Since the early days of the COVID-19 outbreak, one of the groups that has been repeatedly identified as “essential” is home care workers, those who provide assistance with activities of daily living to the elderly, chronically ill and persons with disabilities. It has been encouraging to see this profession finally recognized as a heroic one; public officials from Gavin Newsom to Andrew Cuomo to Joe Biden have thanked them for their service and advocated for their safety over the last few months. But what has gone unsaid is that we, as a country, have treated home care workers as decidedly inessential, due in large part to the profession’s roots in slavery.
Modern home care’s origins are in the antebellum South, where enslaved Blacks, almost always women, took care of the day-to-day needs of white families. After the Civil War, the profession of “domestic worker” gradually replaced “slave” and “domestic servant” in the lexicon, persisting through the Jim Crow era into the 1930s, when Congress first debated the Fair Labor Standards Act (FLSA) as part of FDR’s New Deal. At the time, southern representatives refused to pass the legislation if protections for domestic workers – and other majority Black professions – were included. Representative J. Mark Wilcox of Florida put southern lawmakers’ concerns thusly: “[T]hose of us who know the true situation know that it just will not work in the South. You cannot put the Negro and the white man on the same basis and get away with it. Not only would such a situation result in grave social and racial conflicts but it would also result in throwing the Negro out of employment and in making him a public charge. There just is not any sense in intensifying this racial problem in the South, and this bill cannot help but produce such a result.”

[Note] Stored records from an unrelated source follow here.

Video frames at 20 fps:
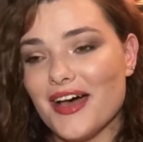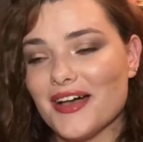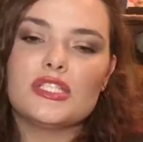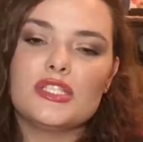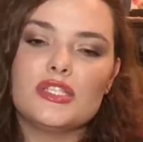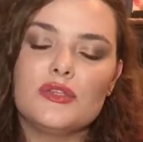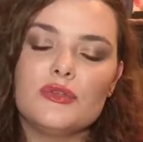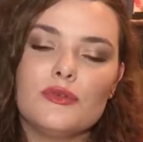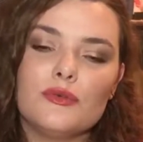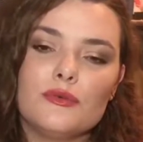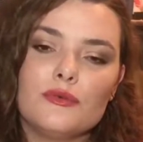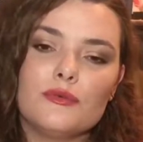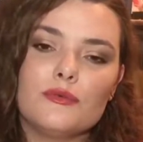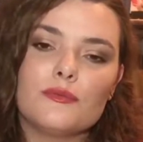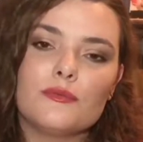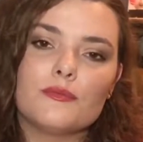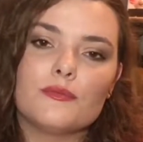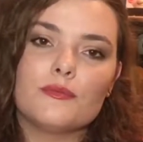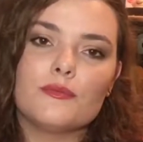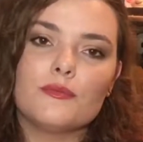To
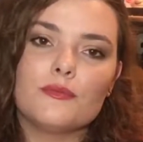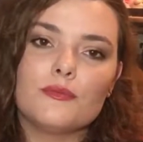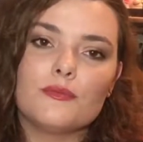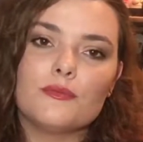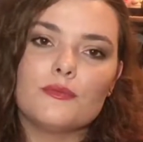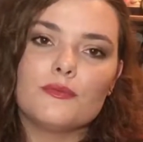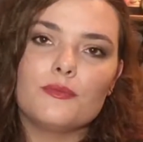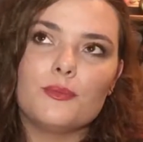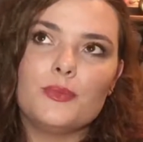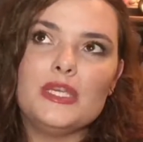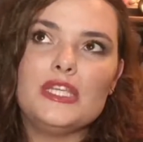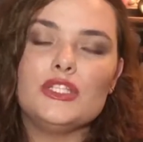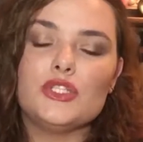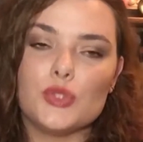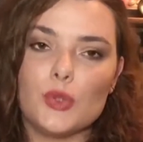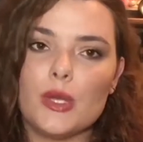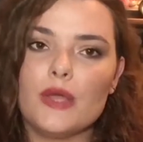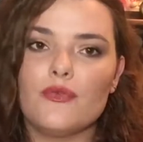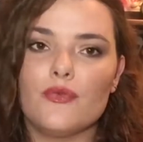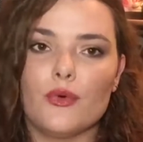be
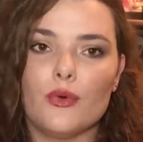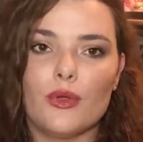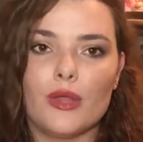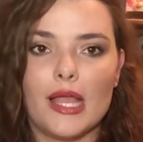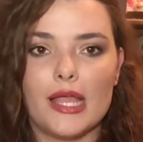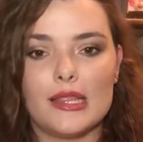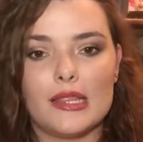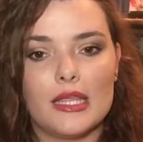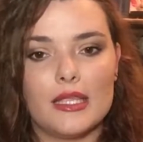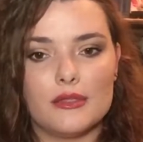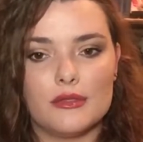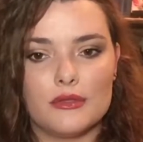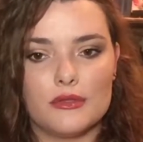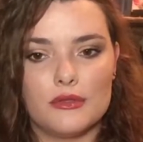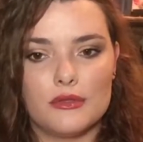joyful and let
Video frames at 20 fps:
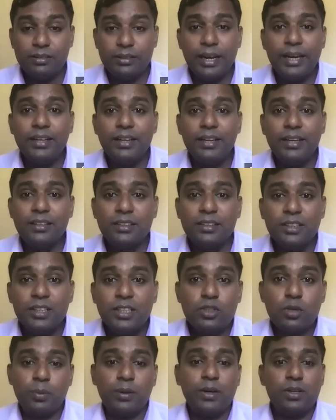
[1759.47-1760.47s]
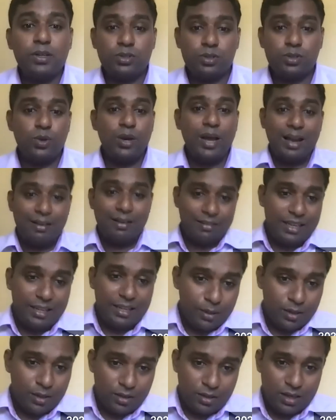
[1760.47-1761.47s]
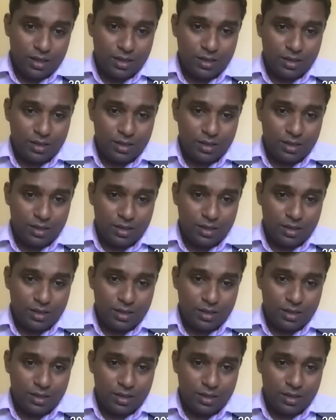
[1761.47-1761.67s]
Right? So because you have a limited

The carve-out that emerged from those congressional debates has existed, in one form or another, until modern times. In 1974, Congress finally amended the FLSA to include private home care workers, but a year later the U.S. Department of Labor interpreted that amendment to exempt them. Then, as now, these workers are classified as “companions,” and in many cases are not eligible for minimum wage, overtime or paid time off. It is surprisingly easy to trace our collective disregard for this profession not only to slavery, but to the widespread systemic racism that has persisted in its wake.
The history of home care should be a stark example to our elected leaders of how racism can and has shaped policy for millions of people, yet startlingly little has been done to correct these historic wrongs: home care workers are still primarily women, 62% are people of color, and with a median income of $16,200, they are paid one of the lowest wages in the country.
The coronavirus pandemic has finally brought many of these issues to light, in part because home care workers are dealing with our most vulnerable population yet can’t afford the PPE that would help them to prevent infection and spread of COVID-19. Beyond that, many if not most of them work more than one job to make ends meet, a significant and meaningful risk to themselves, their families and those they care for.
These examples should be an embarrassment to our elected leaders, who to this point have provided little more than lip service to the 2.3 million home care workers in this country, a number that will swell by about 1.2 million (or 36%) by 2028 if we are to meet the needs of our aging population. Put simply, home care will soon be one of the most in-demand and worst-compensated jobs in the U.S.
If you want to correct the wrongs of historic and systemic racism, home care is a good place to start. Joe Biden has made increased federal funding and tax credits for long-term care workers a central part of his economic plan. That is an encouraging start, but at a minimum those workers also need higher wages, hazard pay and paid time off to ensure they are taken care of now and in the future. In addition, due to the 1974 “companionship exemption,” home care workers do not have easy access to retirement benefits. Allowing them to pay into and receive Social Security is essential to legitimizing this as the life-saving profession that it is. These workers also need job training for specific conditions like Alzheimer’s and diabetes, which will become much more prevalent as our aging population grows, with home care workers bearing much of that burden. Finally, home care workers face significant incidence of workplace violence, aggression, sexual harassment and discrimination. We need to create a system for reporting these abuses and remedying them through government oversight.
Home care workers have been made to suffer through more than a century of racist policies with little to no recourse. Taken together, these solutions will bring stability, mobility and dignity to some of our country’s most essential workers, along the way attracting more to join a profession that desperately needs reinforcements.